═══ EXTRACTED MATERIAL

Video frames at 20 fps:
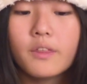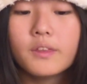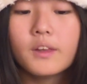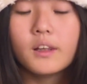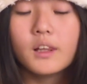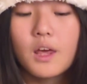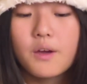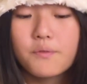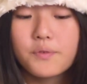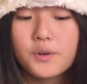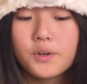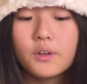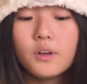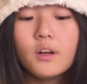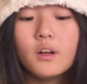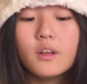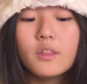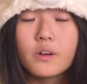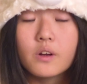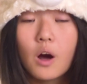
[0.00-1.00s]
The liver,
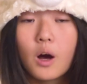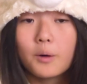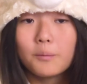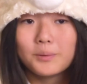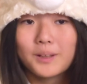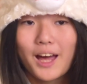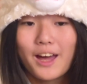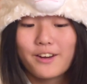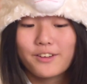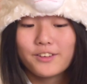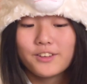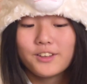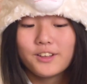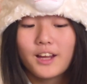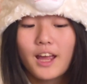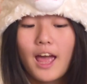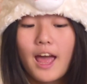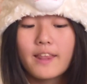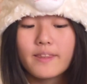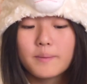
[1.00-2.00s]
the gallbladder,
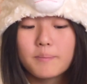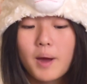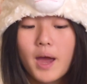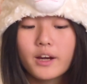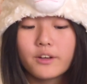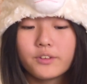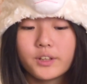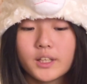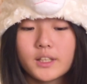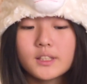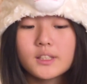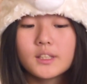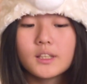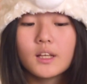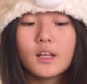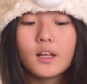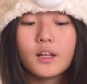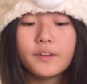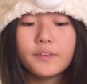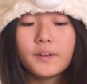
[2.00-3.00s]
and the pancreas.
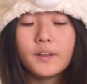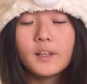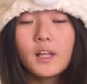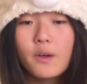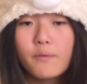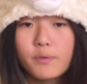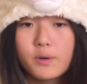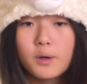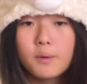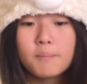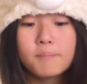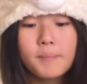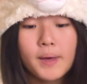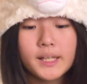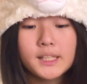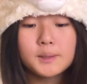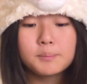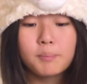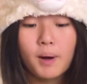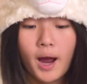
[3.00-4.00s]
The liver
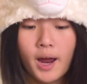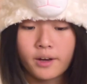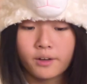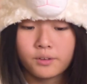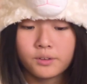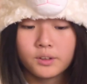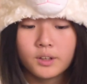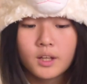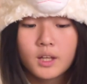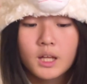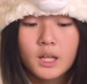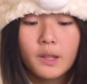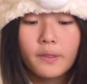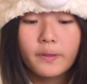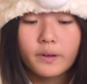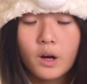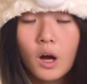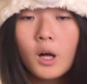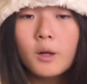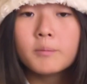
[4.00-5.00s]
makes bile.
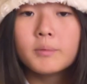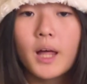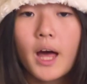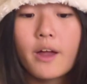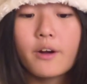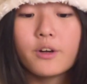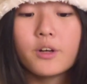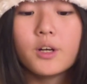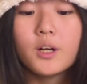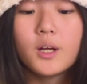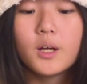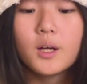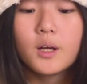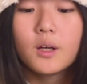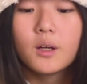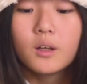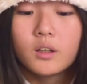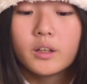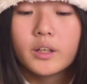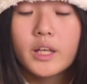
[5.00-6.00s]
The gallbladder
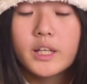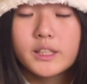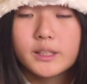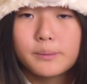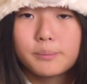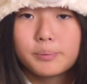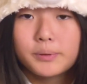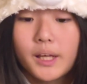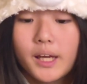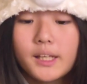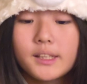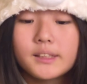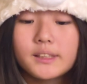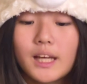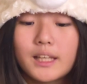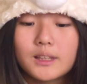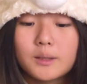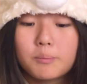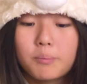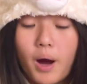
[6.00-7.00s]
is the place
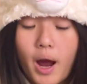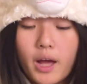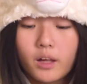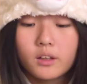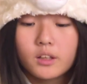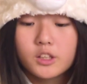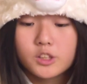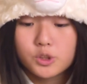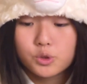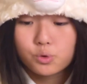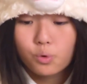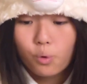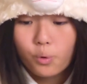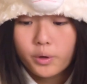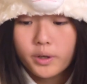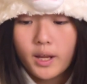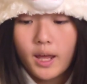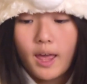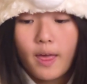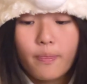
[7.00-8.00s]
that the bile is
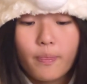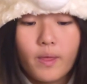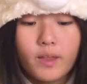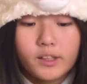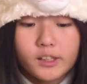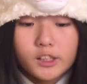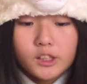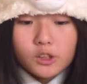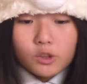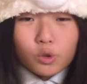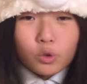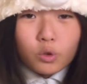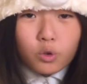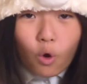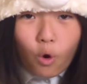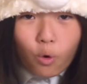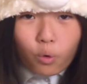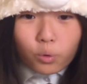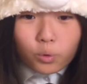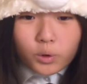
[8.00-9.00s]
stored and then
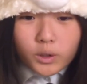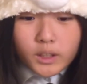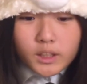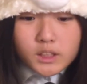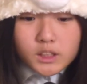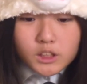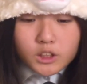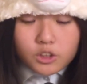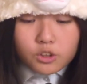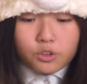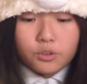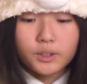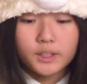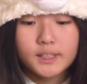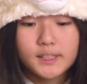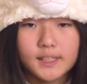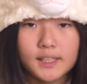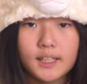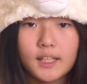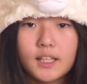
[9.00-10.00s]
slowly
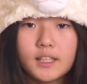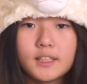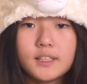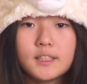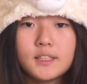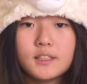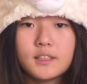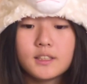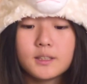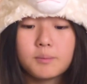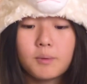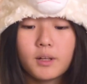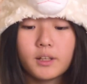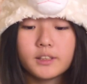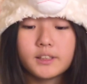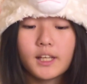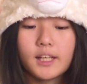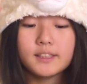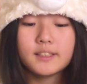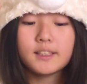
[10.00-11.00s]
secretes it into the small
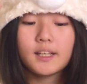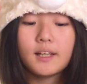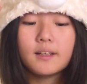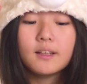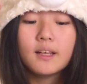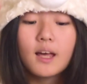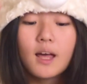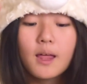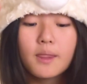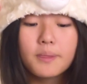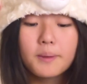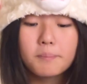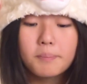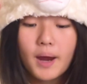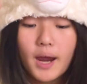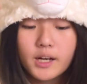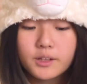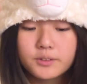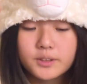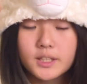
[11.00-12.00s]
intestine. The
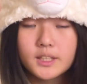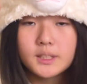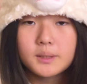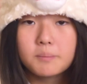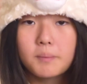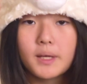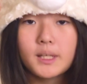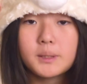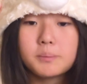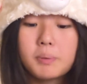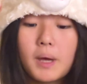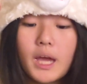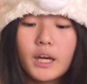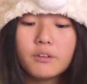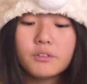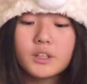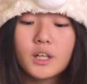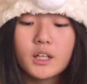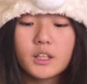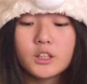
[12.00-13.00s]
pancreas makes
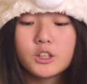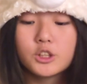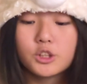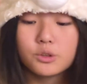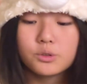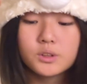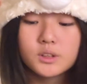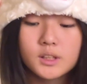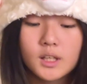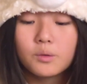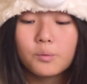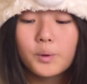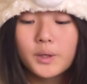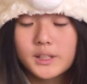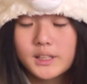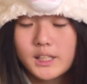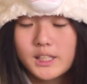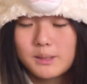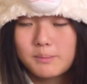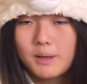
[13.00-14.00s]
pancreatic juice,
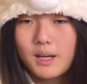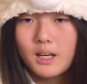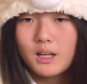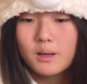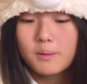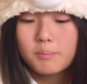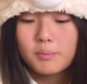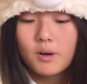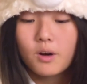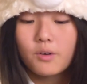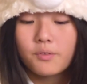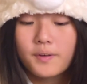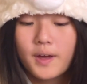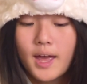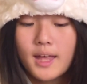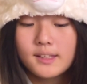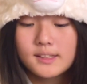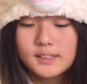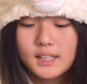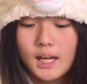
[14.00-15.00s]
which is made up of
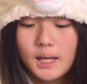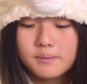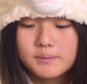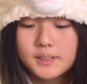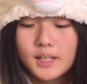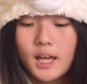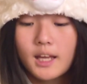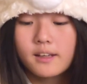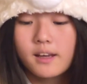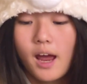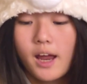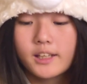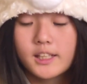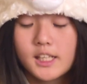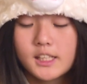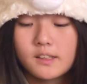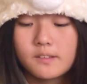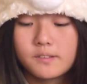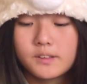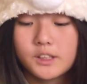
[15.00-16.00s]
enzymes and
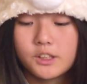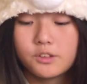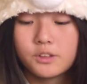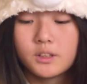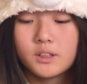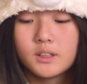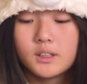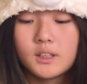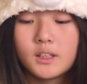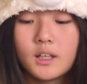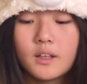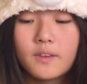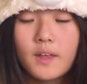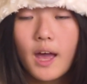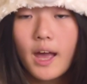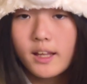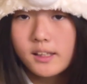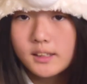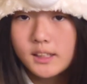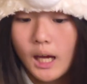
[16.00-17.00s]
digestive juices. The
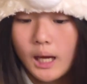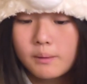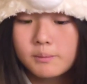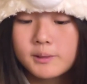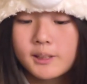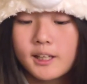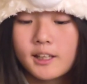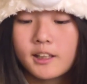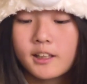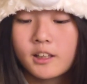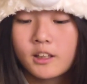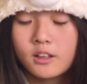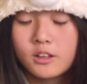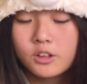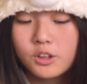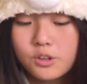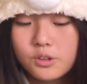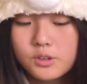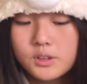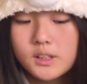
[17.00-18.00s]
enzymes that it
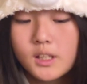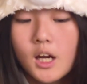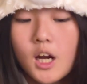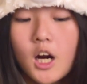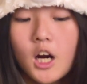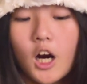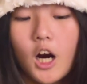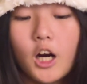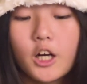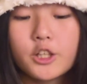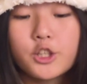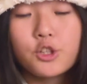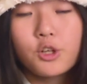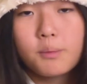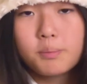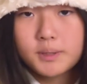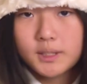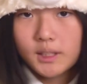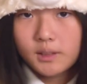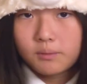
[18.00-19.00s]
includes are
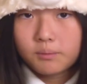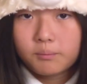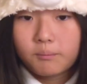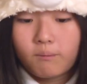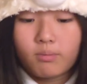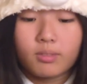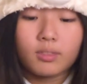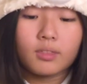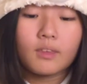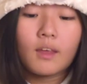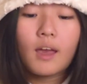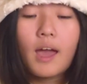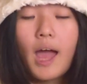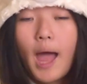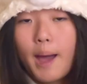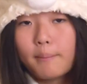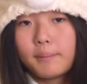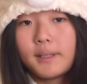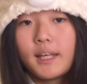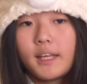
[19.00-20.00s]
trypsin,
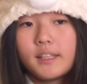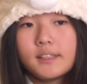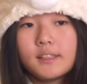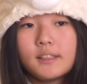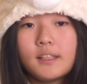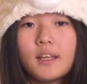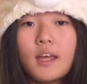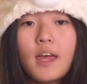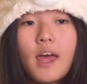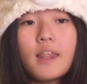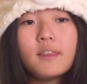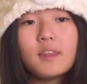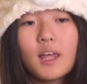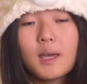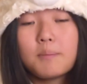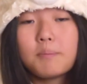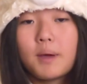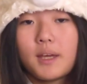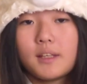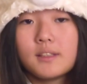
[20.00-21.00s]
amylase, and
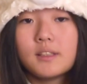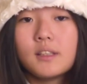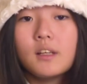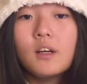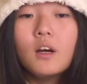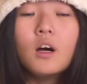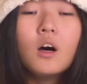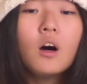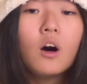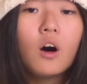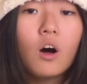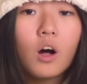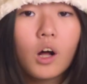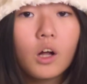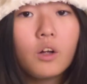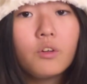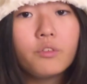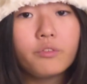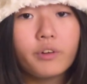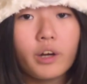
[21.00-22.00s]
lipase,
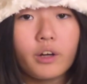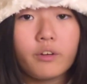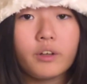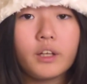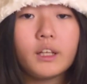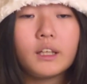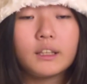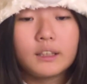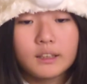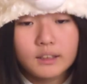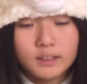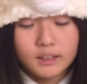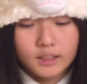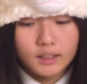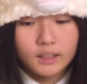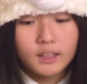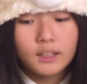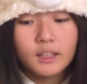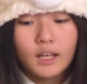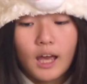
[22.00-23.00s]
all very
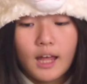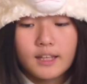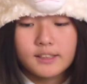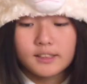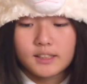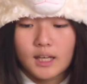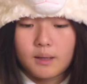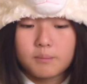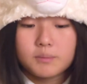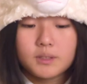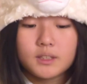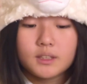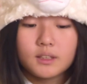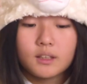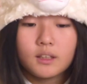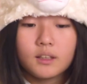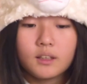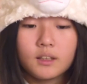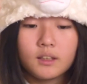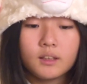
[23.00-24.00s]
key enzymes.
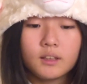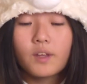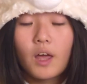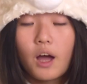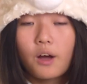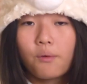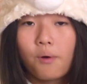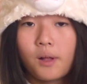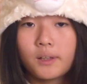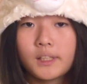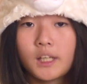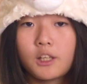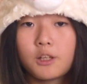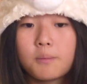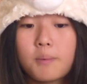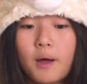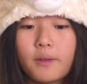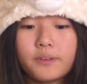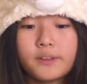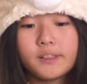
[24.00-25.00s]
Now I'll tell you
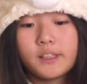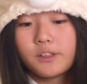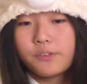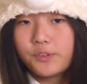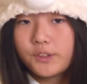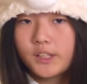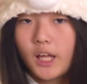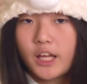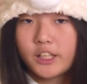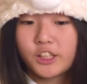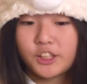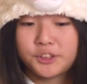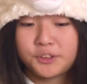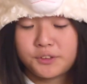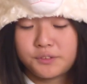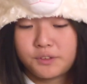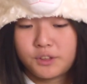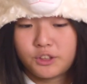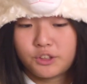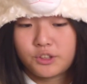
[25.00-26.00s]
about the different
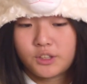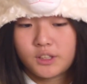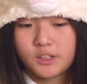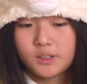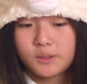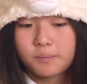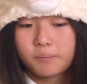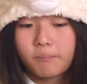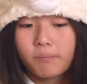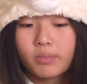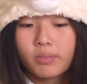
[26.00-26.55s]
digestive juices.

══════

__WHAT YOU ARE ASKED TO DO__.
Output the line that contains "[7.00-8.00s]" and every subsequent line through the end of the entries, exactly as given, without pictures.

__OUTPUT OF THE TASK__.
[7.00-8.00s]
that the bile is
[8.00-9.00s]
stored and then
[9.00-10.00s]
slowly
[10.00-11.00s]
secretes it into the small
[11.00-12.00s]
intestine. The
[12.00-13.00s]
pancreas makes
[13.00-14.00s]
pancreatic juice,
[14.00-15.00s]
which is made up of
[15.00-16.00s]
enzymes and
[16.00-17.00s]
digestive juices. The
[17.00-18.00s]
enzymes that it
[18.00-19.00s]
includes are
[19.00-20.00s]
trypsin,
[20.00-21.00s]
amylase, and
[21.00-22.00s]
lipase,
[22.00-23.00s]
all very
[23.00-24.00s]
key enzymes.
[24.00-25.00s]
Now I'll tell you
[25.00-26.00s]
about the different
[26.00-26.55s]
digestive juices.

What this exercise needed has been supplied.